**What the task requires:** Nothing but the pictures gets dropped; retype every entry exactly.

**Supplied material:**
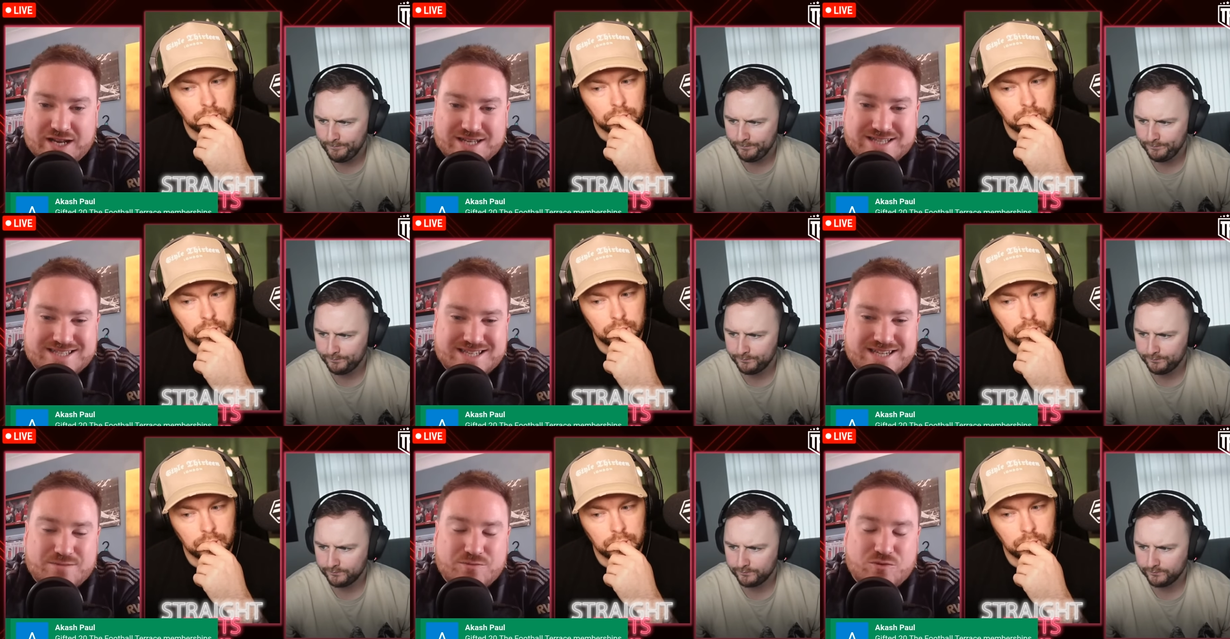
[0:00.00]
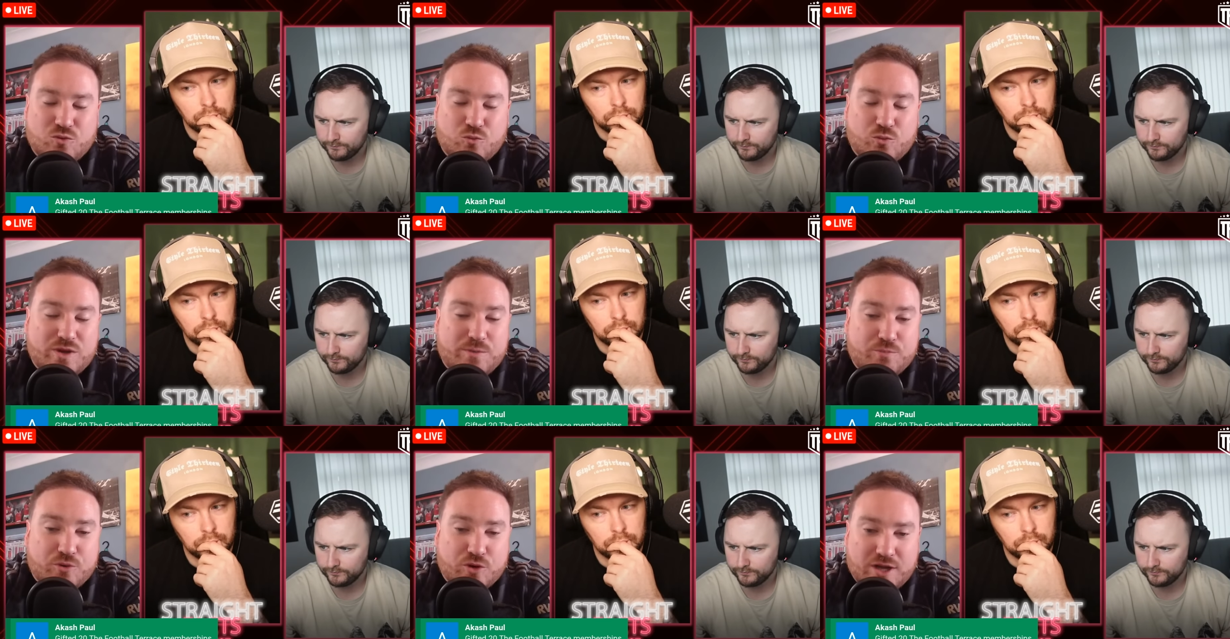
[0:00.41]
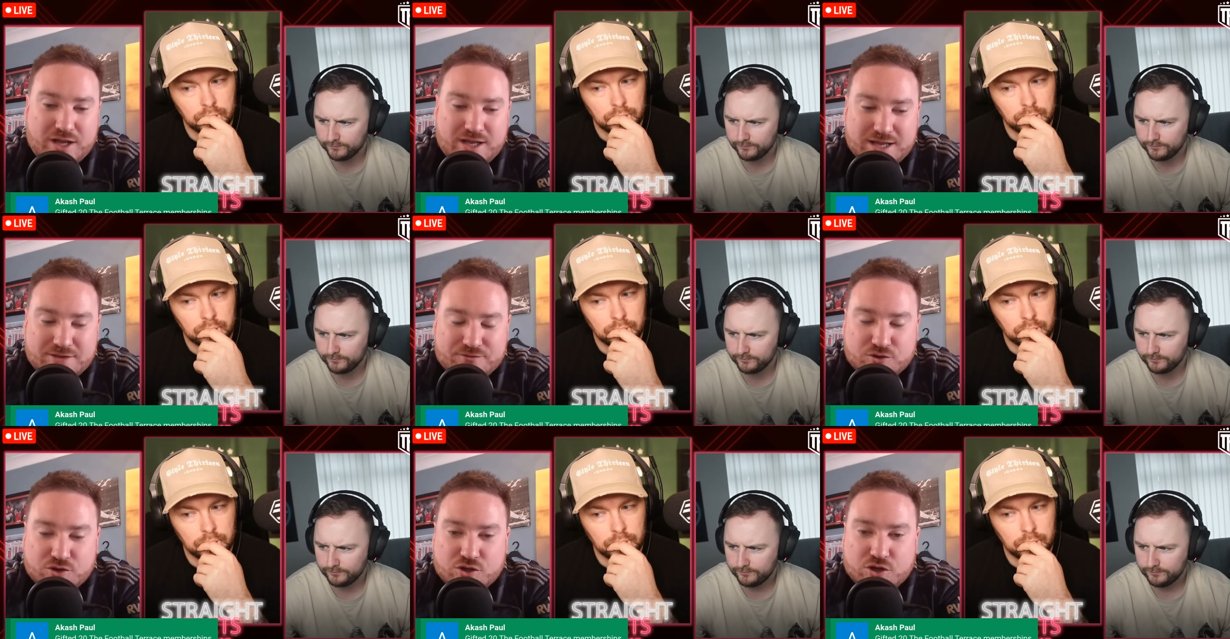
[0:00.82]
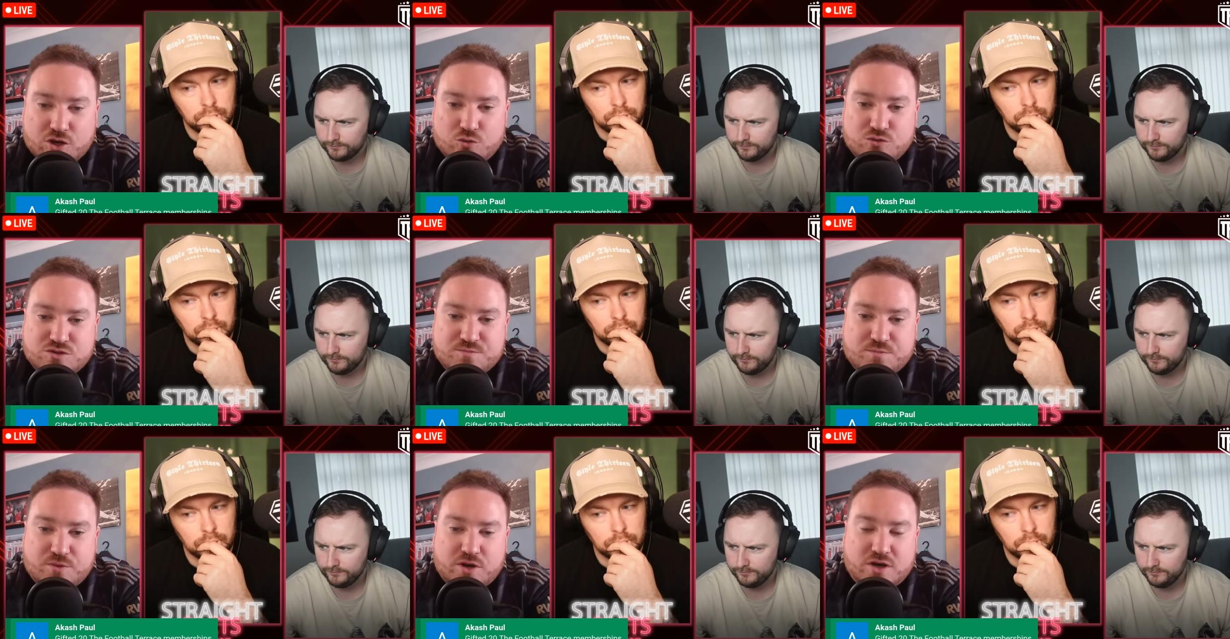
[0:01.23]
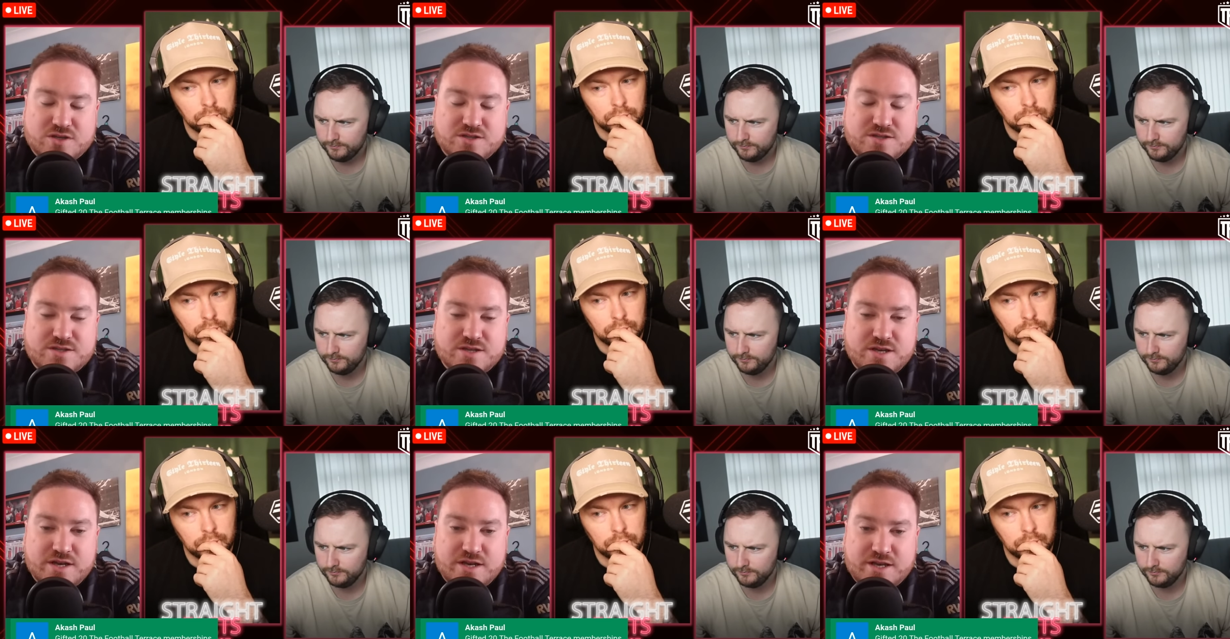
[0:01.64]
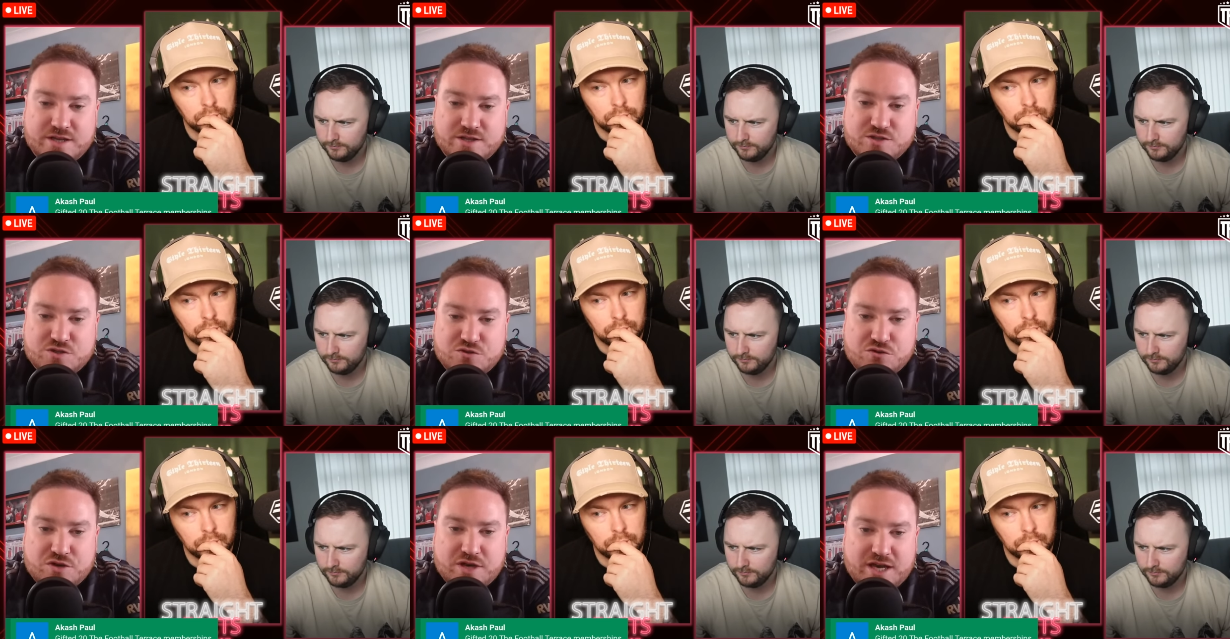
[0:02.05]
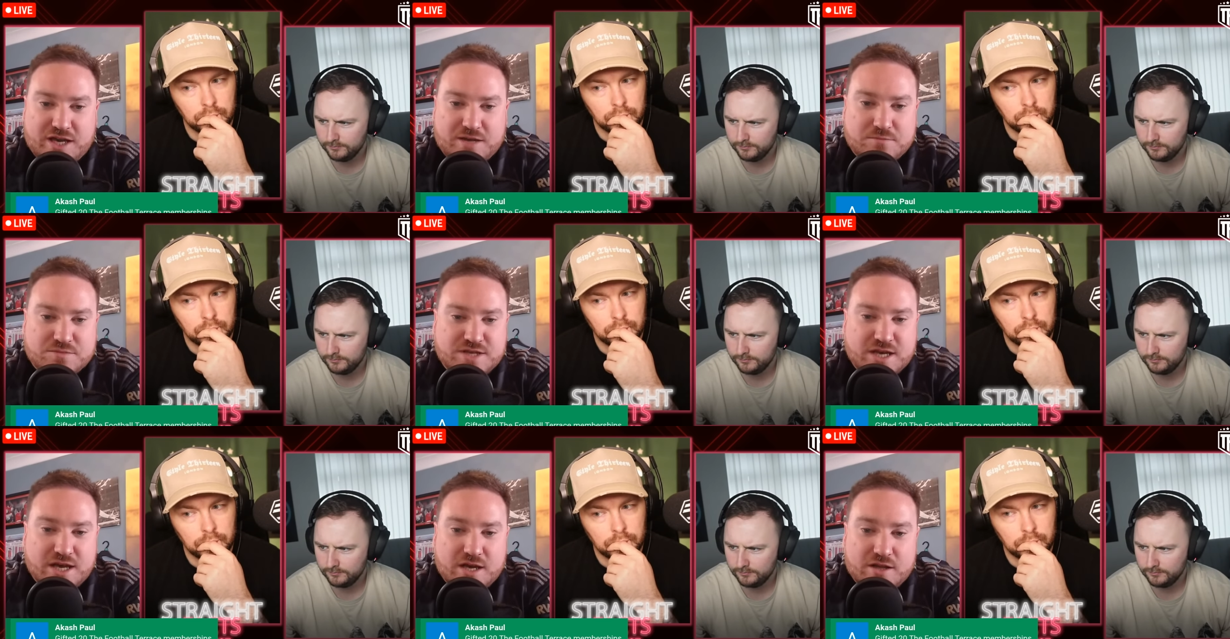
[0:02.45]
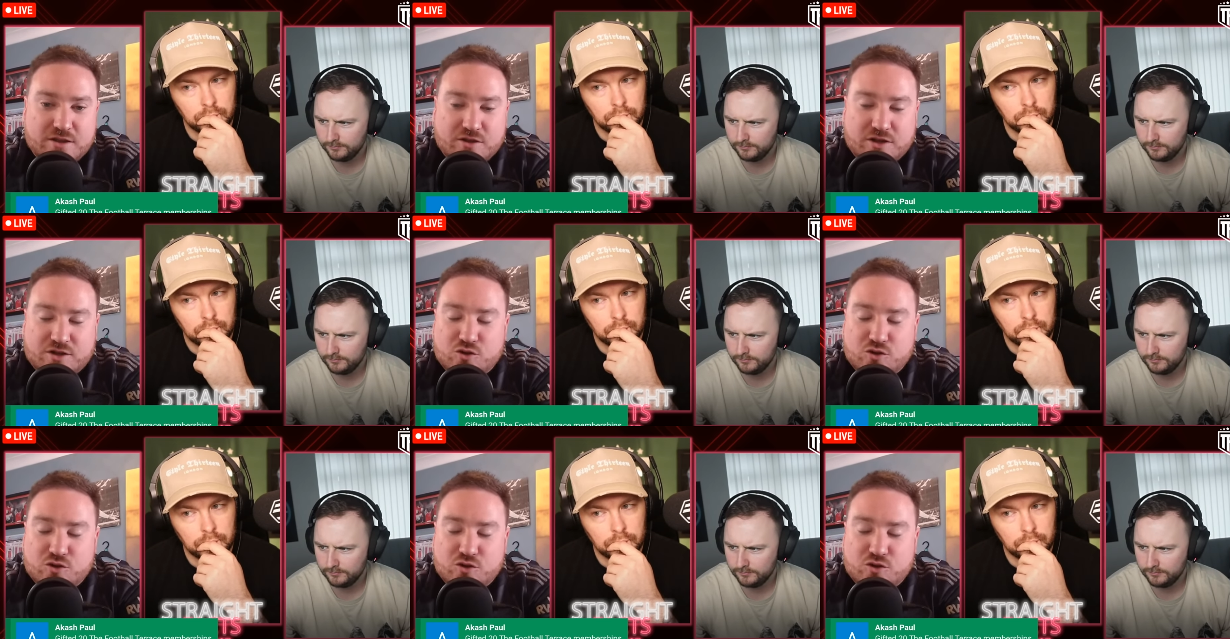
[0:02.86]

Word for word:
Speaker 1: a team that we put 11 goals past in two games, that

**Response:**
[0:00.00]
[0:00.41]
[0:00.82]
[0:01.23]
[0:01.64]
[0:02.05]
[0:02.45]
[0:02.86]

Word for word:
Speaker 1: a team that we put 11 goals past in two games, that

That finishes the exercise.